▶ **INPUT FOR THIS TASK**:

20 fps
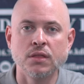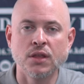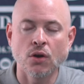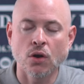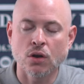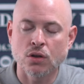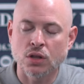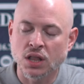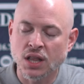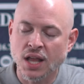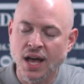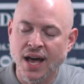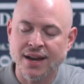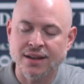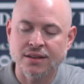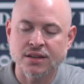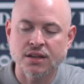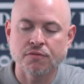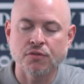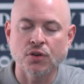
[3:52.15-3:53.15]
There are a lot
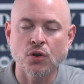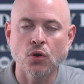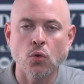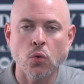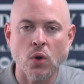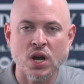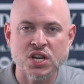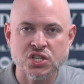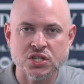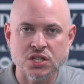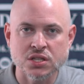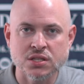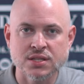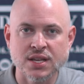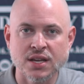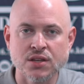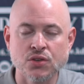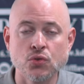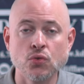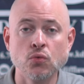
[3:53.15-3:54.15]
of different questions
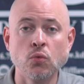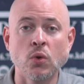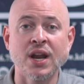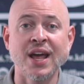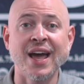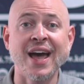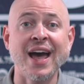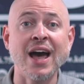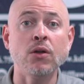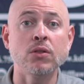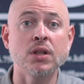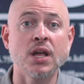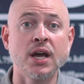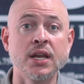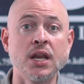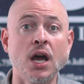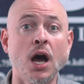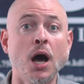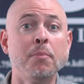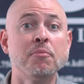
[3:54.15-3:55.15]
that you want to
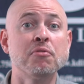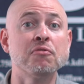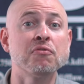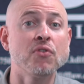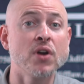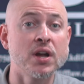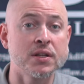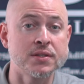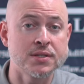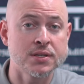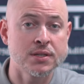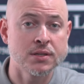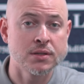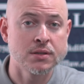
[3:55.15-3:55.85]
outline up front,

▶ **TASK TO CARRY OUT**:
Everything from the line containing "[3:52.15-3:53.15]" to the last line of the listing above is to be written out exactly, except the pictures, and nothing else.

▶ **EXPECTED OUTPUT**:
[3:52.15-3:53.15]
There are a lot
[3:53.15-3:54.15]
of different questions
[3:54.15-3:55.15]
that you want to
[3:55.15-3:55.85]
outline up front,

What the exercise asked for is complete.